Measure Wifi Coverage: You don’t need to be a pro to install a free app on your smart phone and see what your wifi spectrum looks like. Below is a screenshot from a free app that I use called WiFi Analyzer that easily allows you to see what wifi networks are around you, what channel they are on and other useful information.
The below screenshot tells me what networks are nearby, what channel they are on the strength of my own network. If you’re network is close by and strong you will see a signal strength of -30 or -40. A network that is far away and weak will have a signal of -70 or higher, if your network strength is around this range consider installing another access point in that area. Changing the channel might help but most likely you are dealing with a range issue and need better access point placement or an additional unit.
The Number Of IP Addresses: This problem can often be overlooked but it could explain why some of your users can’t connect at all, it’s because the IP address pool is depleted. On your network let’s say you have 100 free IP addresses that your firewall hands out. One will be assigned to every computer, phone, tablet whether the equipment is wireless or not. If you have guests come in the door and connect they will consume IP addresses as well. There is a time range to release these IP addresses but if your time range is to set a long time, say a week or more, you can quickly run out of available IP addresses.
You should check your firewall to make sure you are maximizing the number of addresses that are available and making sure the default time limit is optimal.
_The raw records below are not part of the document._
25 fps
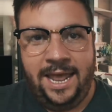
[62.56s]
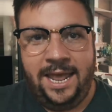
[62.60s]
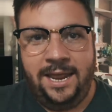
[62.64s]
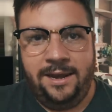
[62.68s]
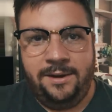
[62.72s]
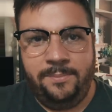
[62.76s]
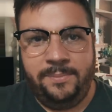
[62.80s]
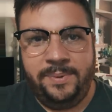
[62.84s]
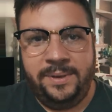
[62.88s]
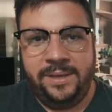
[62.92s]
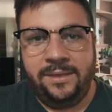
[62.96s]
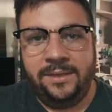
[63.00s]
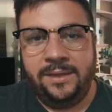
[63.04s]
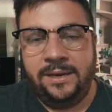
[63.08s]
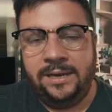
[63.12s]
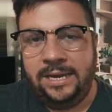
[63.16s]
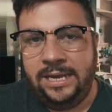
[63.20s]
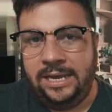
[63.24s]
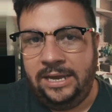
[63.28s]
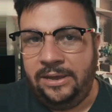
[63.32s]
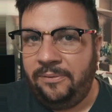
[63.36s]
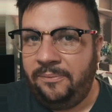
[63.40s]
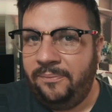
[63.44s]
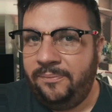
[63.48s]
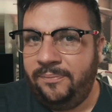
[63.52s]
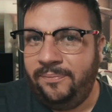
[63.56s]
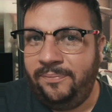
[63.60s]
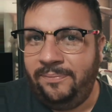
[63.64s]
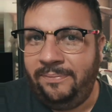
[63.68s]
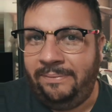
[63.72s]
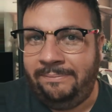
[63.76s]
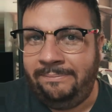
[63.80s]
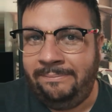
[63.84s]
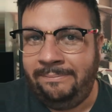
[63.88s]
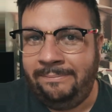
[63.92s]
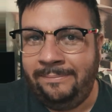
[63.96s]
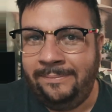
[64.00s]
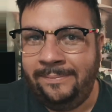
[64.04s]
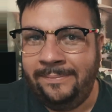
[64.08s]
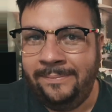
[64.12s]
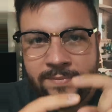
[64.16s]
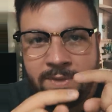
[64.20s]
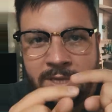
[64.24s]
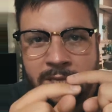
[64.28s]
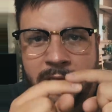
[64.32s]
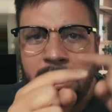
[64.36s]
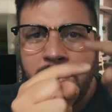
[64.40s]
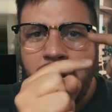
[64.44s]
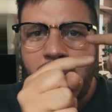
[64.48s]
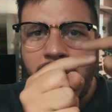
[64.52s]
edibility.
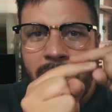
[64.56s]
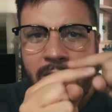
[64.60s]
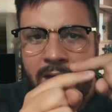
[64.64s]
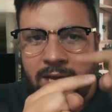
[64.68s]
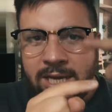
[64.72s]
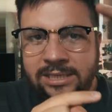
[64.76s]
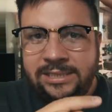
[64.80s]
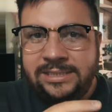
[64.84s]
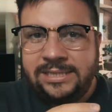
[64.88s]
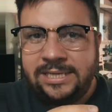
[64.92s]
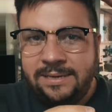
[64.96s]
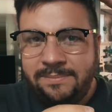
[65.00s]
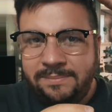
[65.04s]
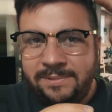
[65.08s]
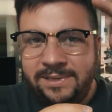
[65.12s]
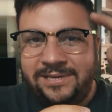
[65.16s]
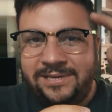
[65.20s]
You know, like a deep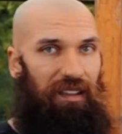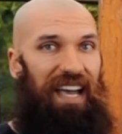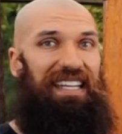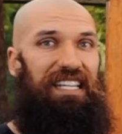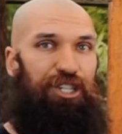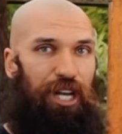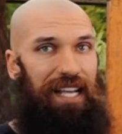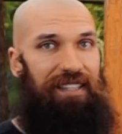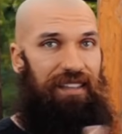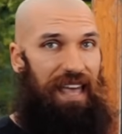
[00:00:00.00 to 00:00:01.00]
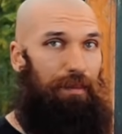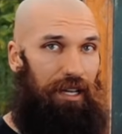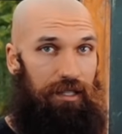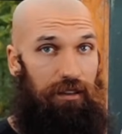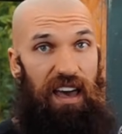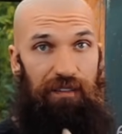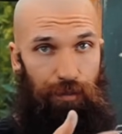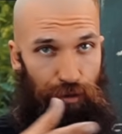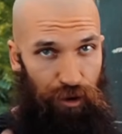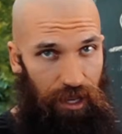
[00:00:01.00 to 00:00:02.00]
light and shade dynamics of heavy
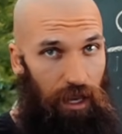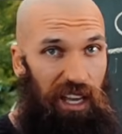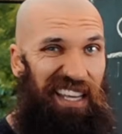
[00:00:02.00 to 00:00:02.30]
pruning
WiFi Channel: You can use the same phone app I mentioned above to discover what networks are near you and what channel they are on. The only channels you want to be are 1, 6 and 11 for wireless N equipment. If you notice a large amount of networks on the same channel, say number 1, consider changing your network to 6 or 11. The less crowded your channel is the more performance you will see.
Business Grade Equipment: We’ve seen many times off the shelf consumer grade products in an office. While they may work OK you should really consider installing business grade equipment that is capable of handling more users and greater bandwidth. Some things to consider is Cisco Meraki or our favorite Ubiquiti Unifi units.
Access Point Placement: Access points should be placed on the ceiling or as high up as you can get them without any obstructions in the way and not near other appliances such as a microwave. You should also be very careful about placing access points too close together where they might interfere with each other. A popular misconception is place access points all over the place for wifi coverage everywhere but this isn’t the case.
Using the Wifi Analyzer tool you can do a survey and quickly figure out proper placement and coverage. With the Ubiquiti Unifi units you can actually set the radio power and prevent the units from overlapping with each other. With a little work and tweaking you can optimally place the units in your office for the best performance possible.